Overclocking the Viper 770
If I haven't emphasized it enough already, let me say it again: clock rate is king.
If the Viper 770 Ultra is fast at 150/183, wouldn't it be even faster at 175/200, the original speed that Diamond demonstrated the card at back in March? You bet. It's ethically questionable that Diamond saw fit to demonstrate their card at the higher speed, but were unable to ship it at that same speed.
Luckily, Diamond hasn't completely abandoned us. The ability to overclock the core and memory speeds of the V770 is built right into the Diamond drivers. And if, like me, you prefer to run the more up to date Nvidia reference drivers, there are several freeware overclocking utilities that work on the TNT and TNT2 cards.
So, how high does it go? Well, that's an interesting story. Video cards are a lot like modern CPUs, having extremely complex designs with millions of transistors. If you follow overclocking sites, you'll notice that the Intel Celeron 300a CPU had an irresistible cachet among overclockers, because it could frequently achieve an overclocked speed of 450mhz-that's an astonishing 50% overclock! By that logic, you would expect the virtually identical similar Celeron 400a to be overclocked to 600mhz, right? Well, not exactly.

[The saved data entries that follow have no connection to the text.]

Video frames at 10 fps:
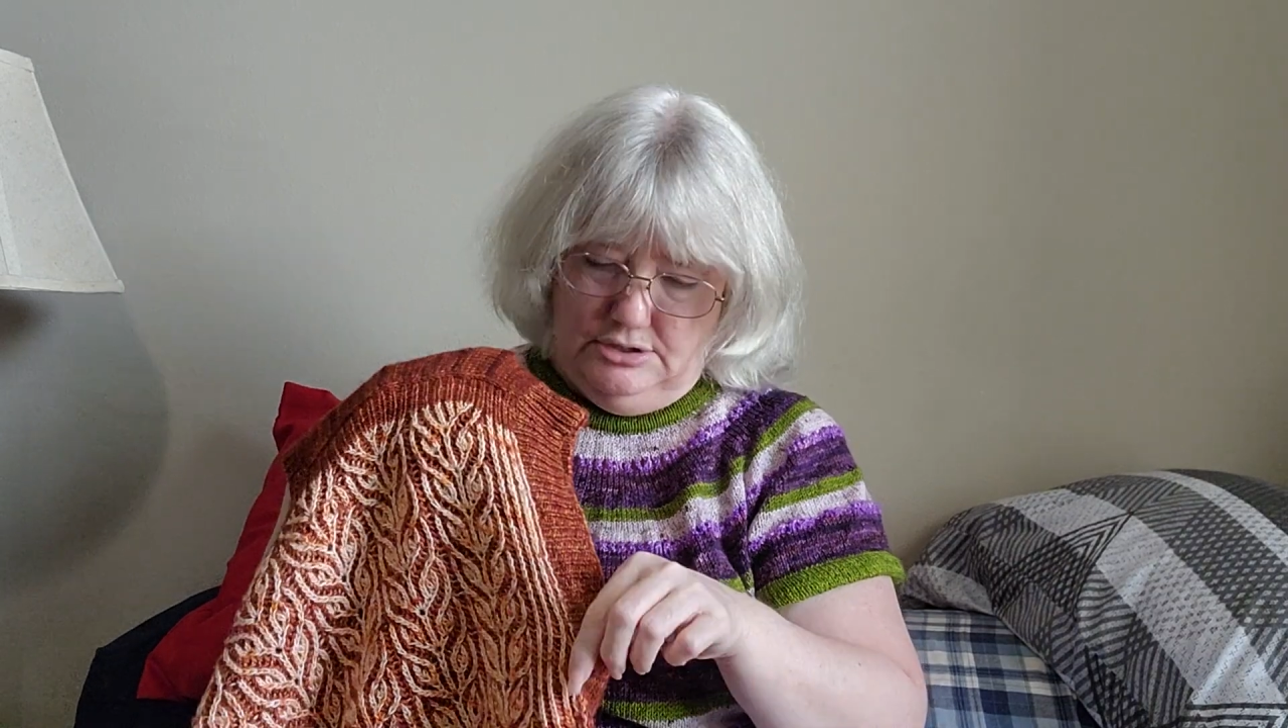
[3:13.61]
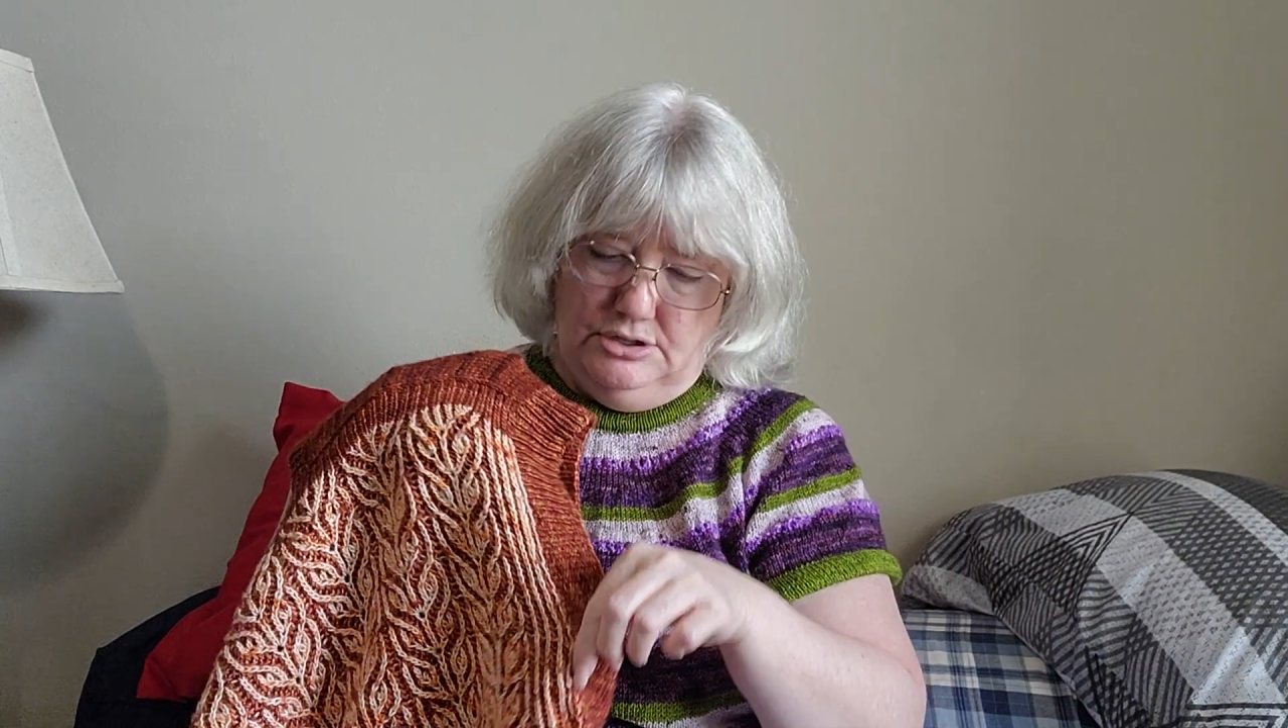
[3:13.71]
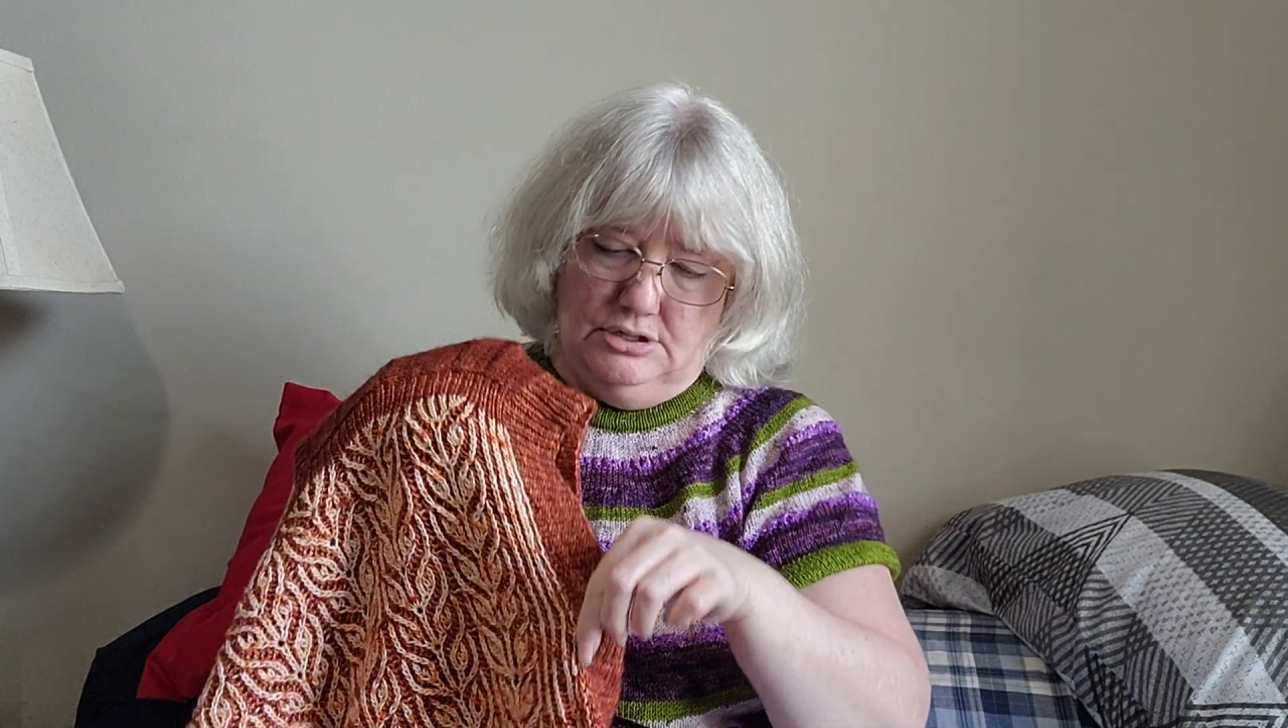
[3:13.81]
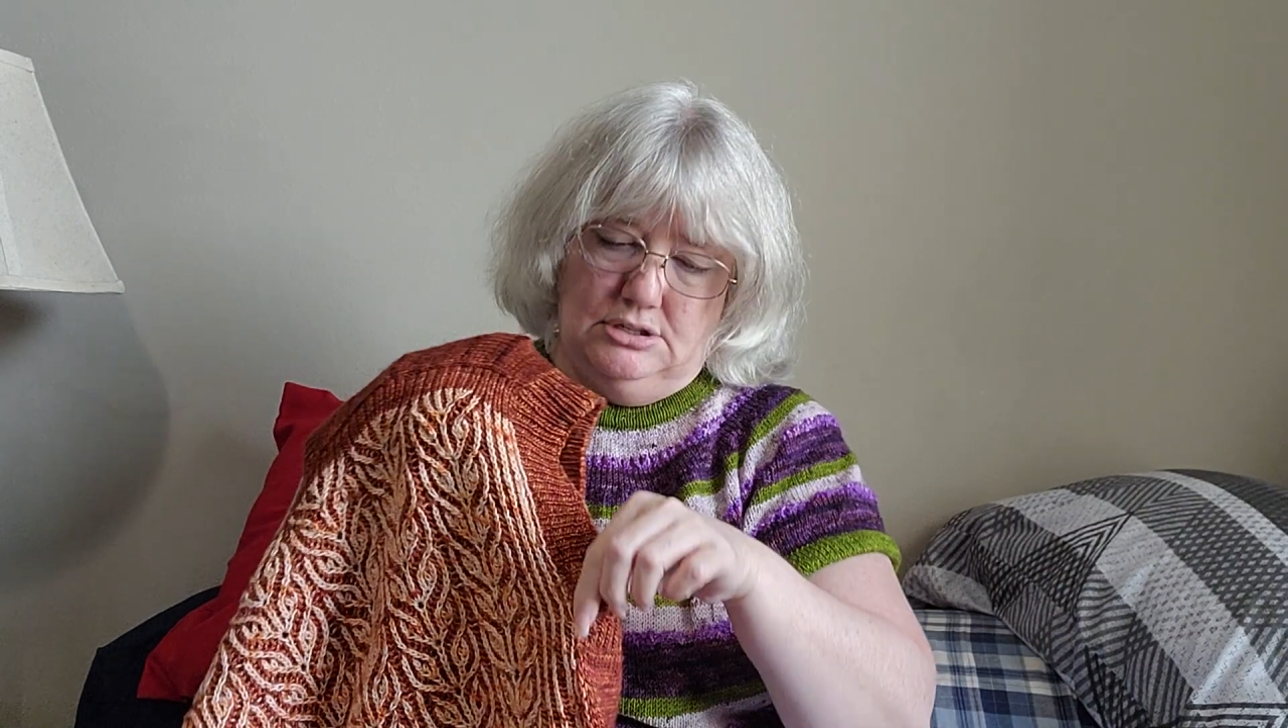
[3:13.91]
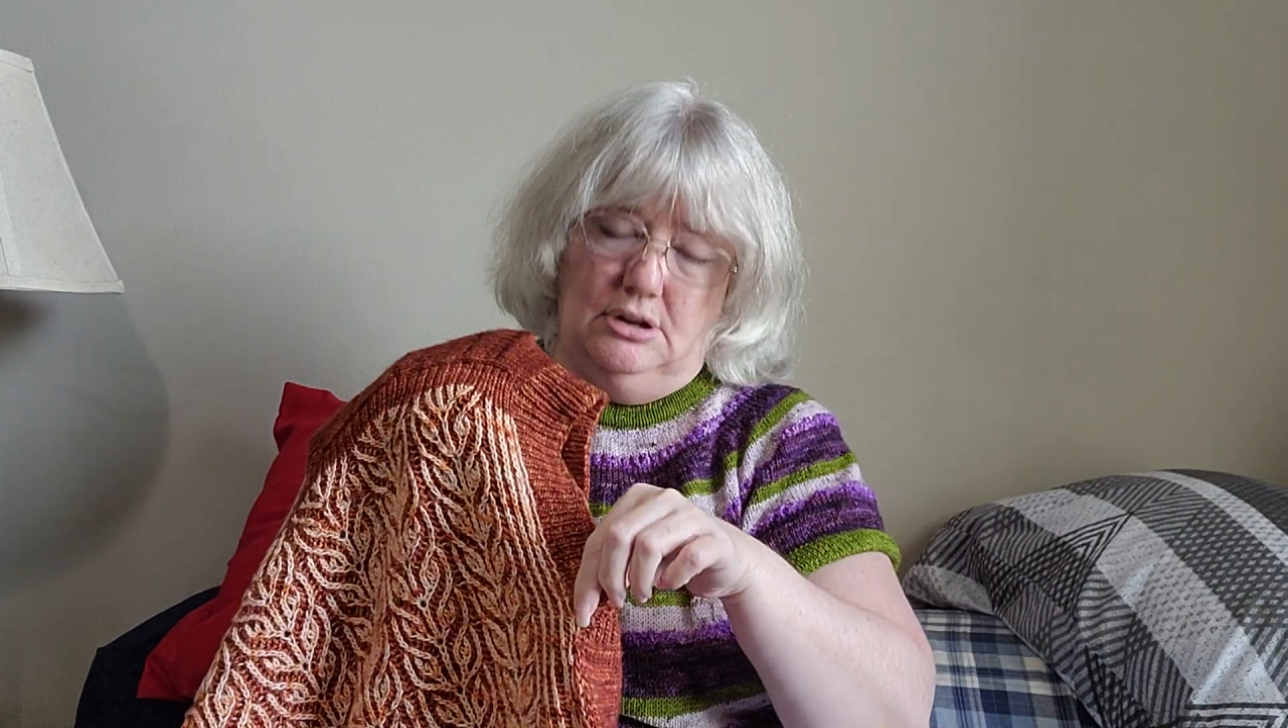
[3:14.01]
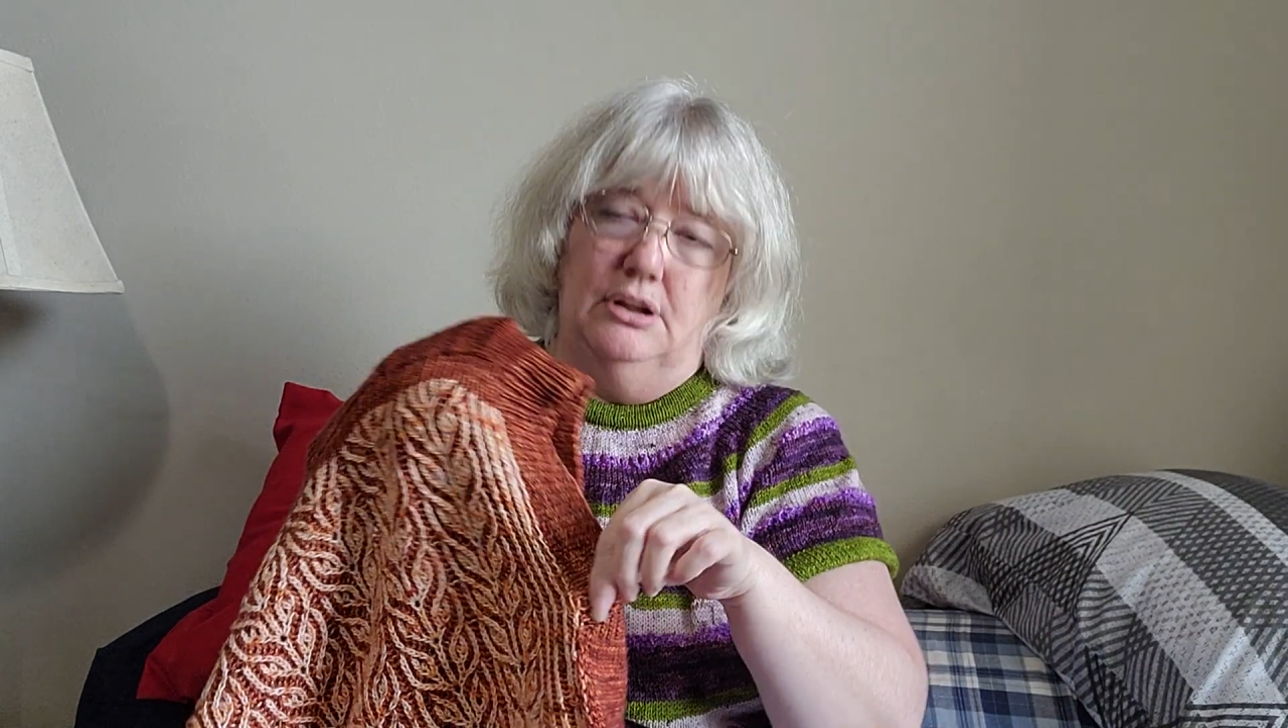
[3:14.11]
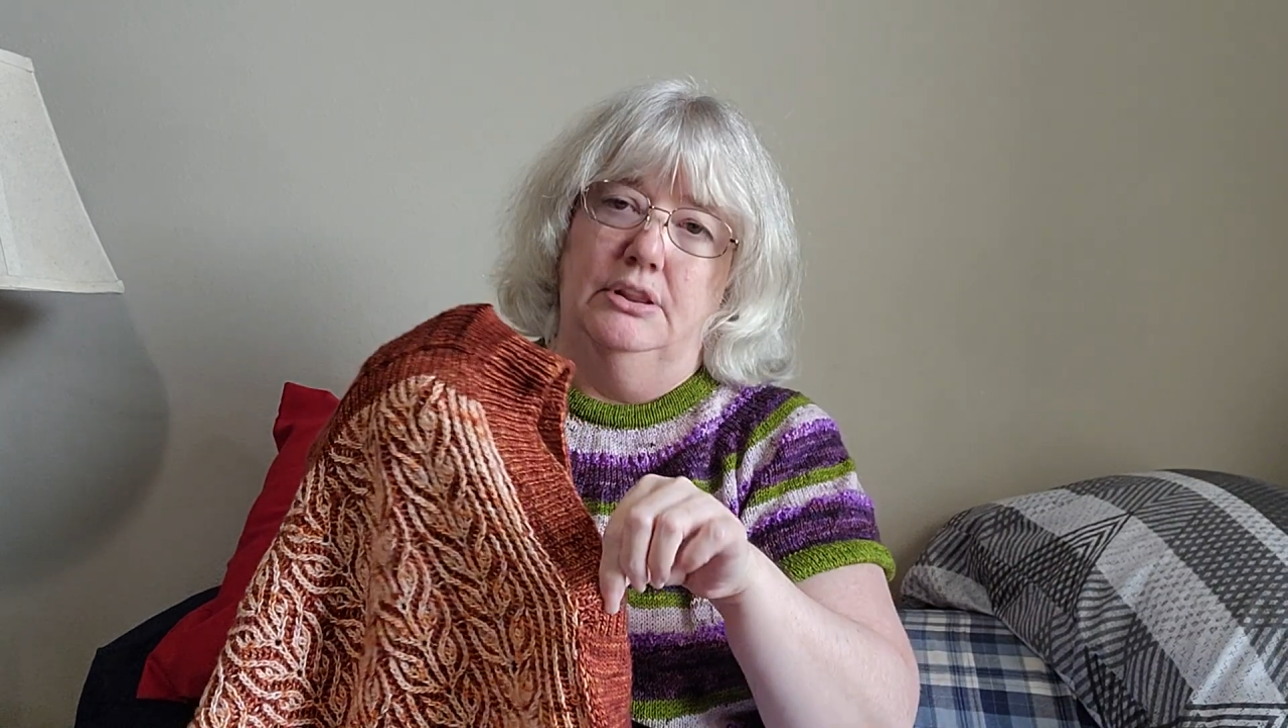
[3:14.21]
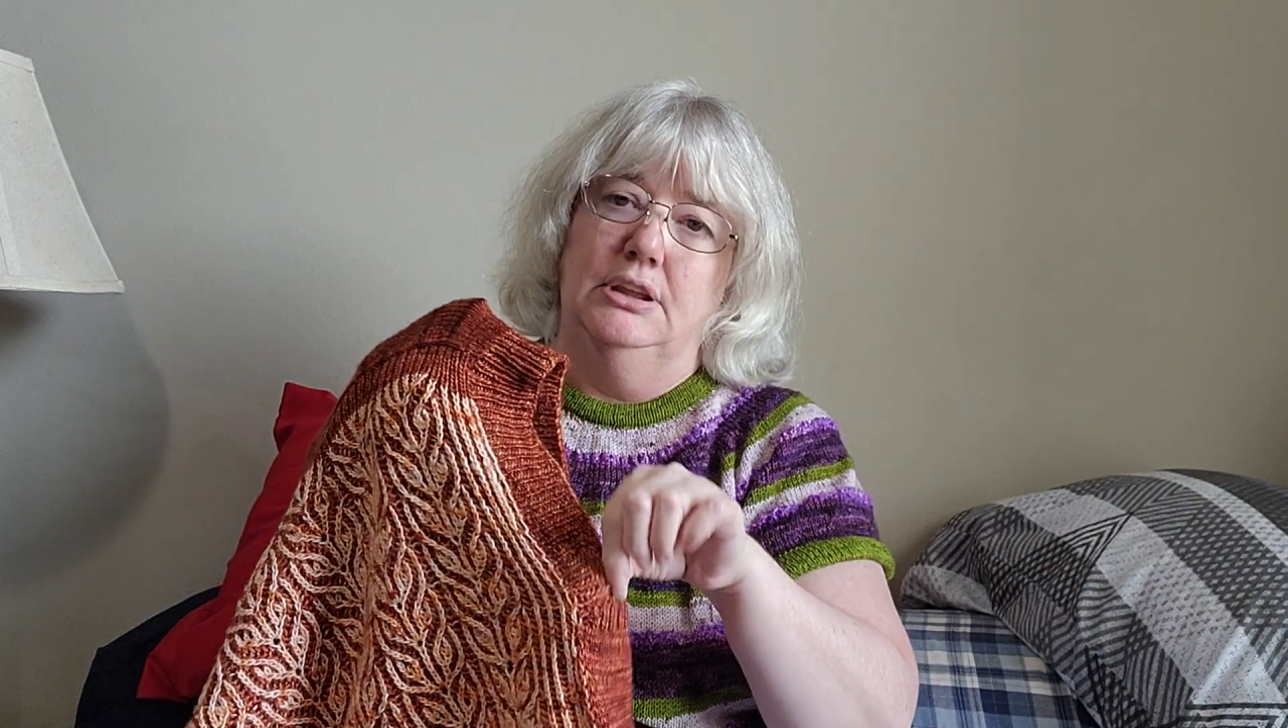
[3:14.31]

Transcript: just on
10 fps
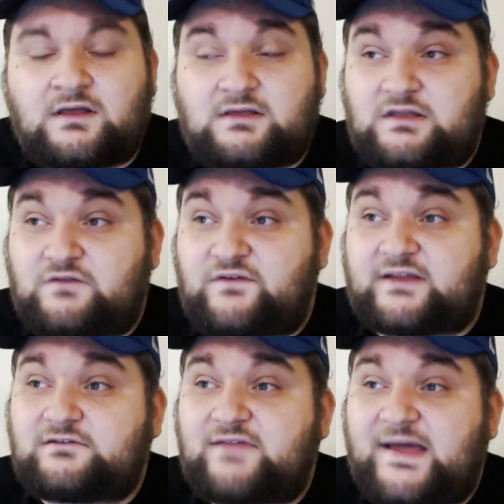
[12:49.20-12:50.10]
If I
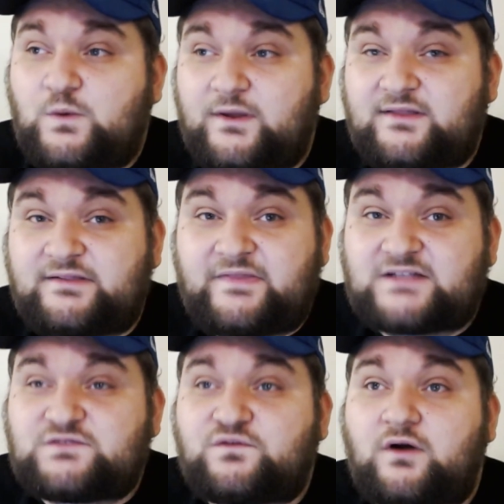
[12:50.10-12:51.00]
can do that quickly,
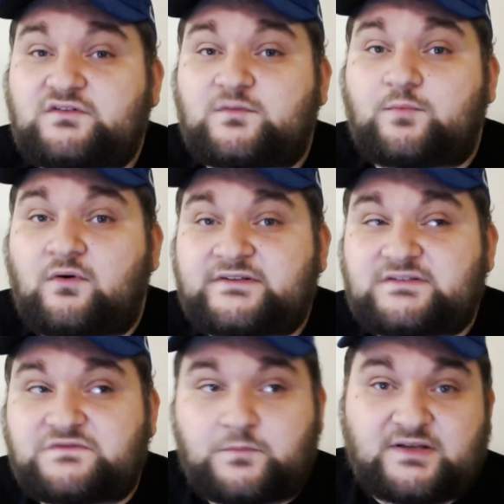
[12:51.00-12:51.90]
that's 400 points
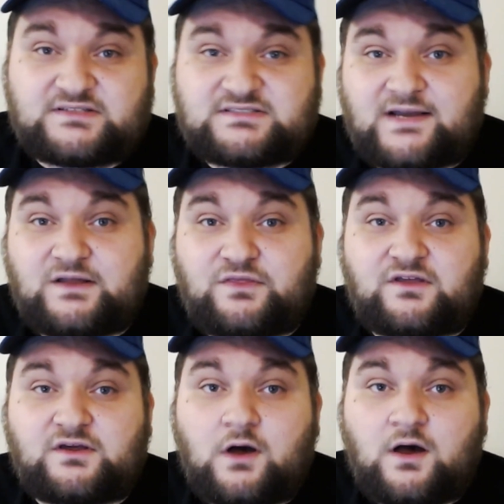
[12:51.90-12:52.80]
of your big scary
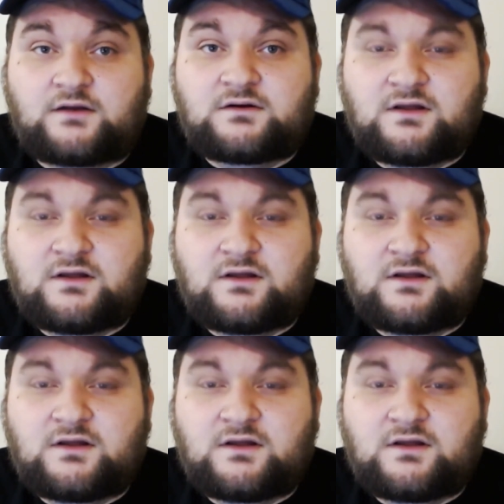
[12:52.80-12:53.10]
thing gone.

The Celeron CPU core, while identical in both the 300mhz and 400mhz versions, has a practical internal speed limit that is largely determined by its architecture and design. That limit appears to be about 500-550 megahertz by most estimations. No amount of cooling or tweaking, short of below-zero supercooling, will coax the chip to run any faster. While it may seem foolish to purchase a 300mhz processor when you can buy a 400mhz processor for almost the same price, there is something intangible you get with the slower processor: headroom. The 300mhz processor is operating nowhere near its internal limits, whereas the 400mhz processor is much closer to that limit.